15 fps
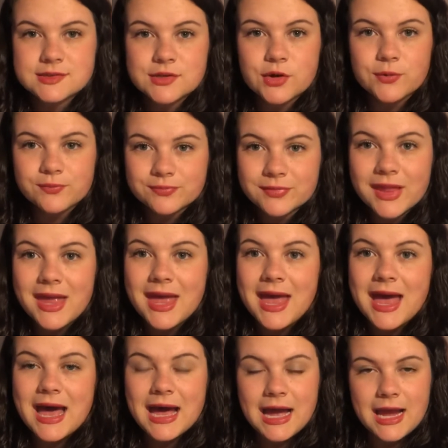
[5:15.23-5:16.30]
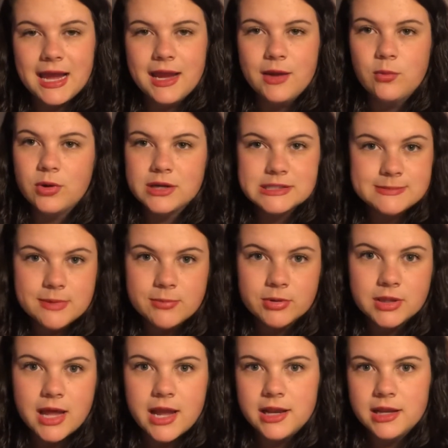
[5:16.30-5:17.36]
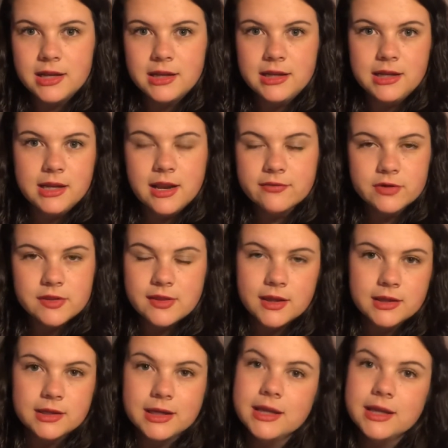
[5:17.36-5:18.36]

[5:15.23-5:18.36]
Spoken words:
So I wanted to be polite and eat everything,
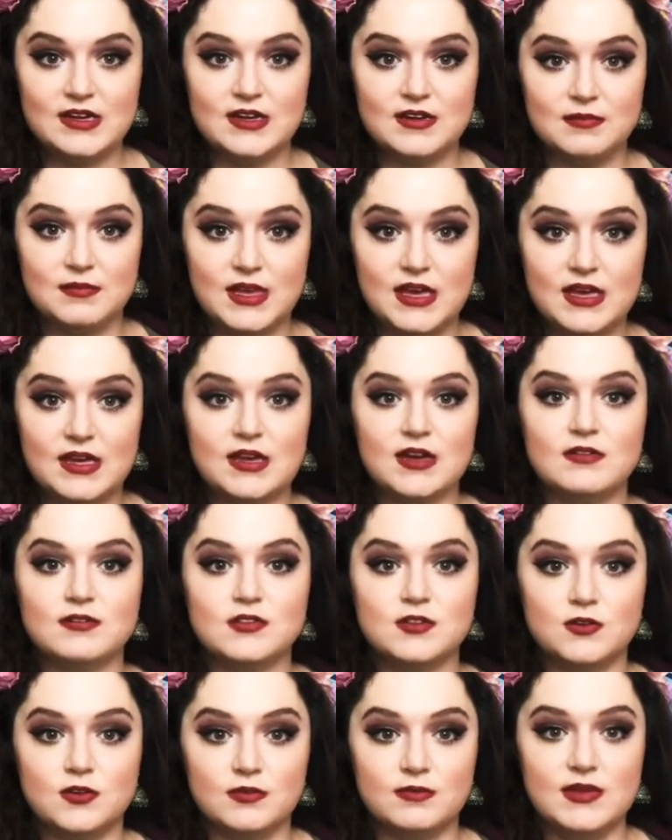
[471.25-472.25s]
in me and have
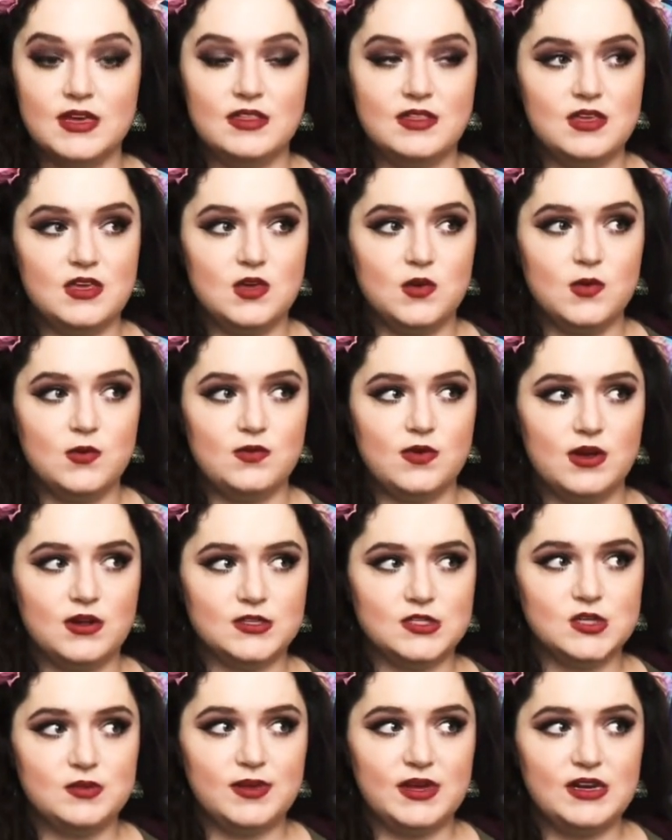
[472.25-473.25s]
told me that you have
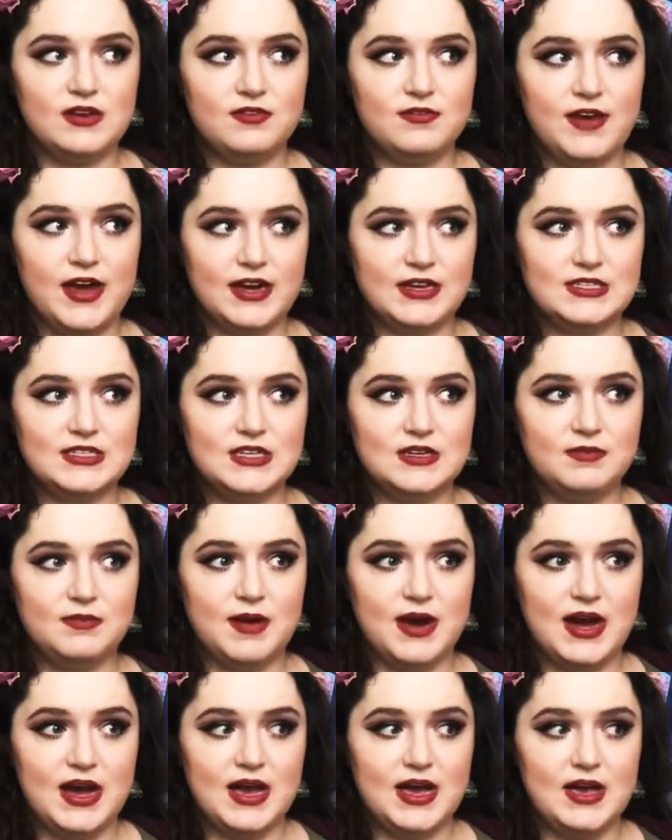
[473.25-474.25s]
also been affected
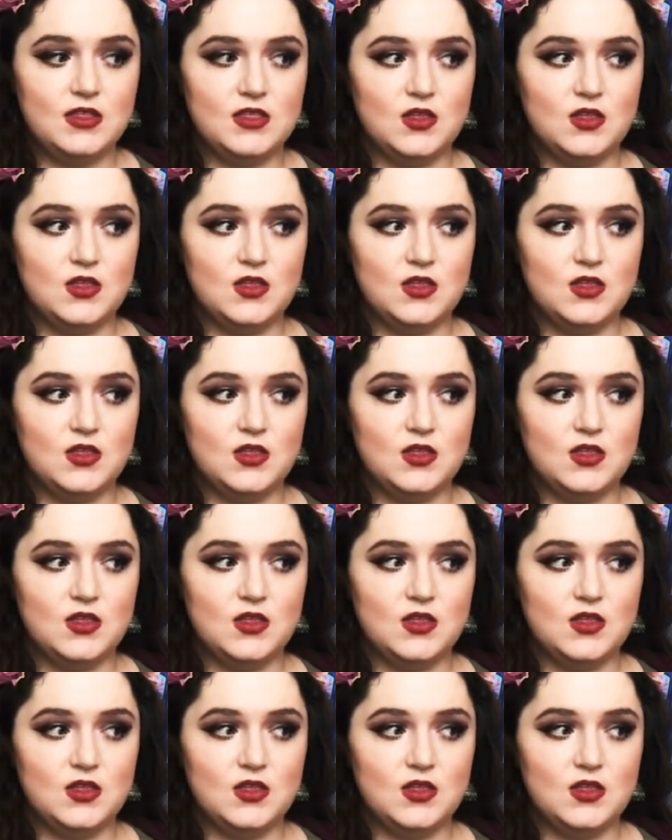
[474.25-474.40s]
by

═══

:: WHAT TO WORK ON ::
The whole listing above should be restated word for word, minus any images.

:: TASK RESPONSE ::
15 fps
[5:15.23-5:16.30]
[5:16.30-5:17.36]
[5:17.36-5:18.36]

[5:15.23-5:18.36]
Spoken words:
So I wanted to be polite and eat everything,
[471.25-472.25s]
in me and have
[472.25-473.25s]
told me that you have
[473.25-474.25s]
also been affected
[474.25-474.40s]
by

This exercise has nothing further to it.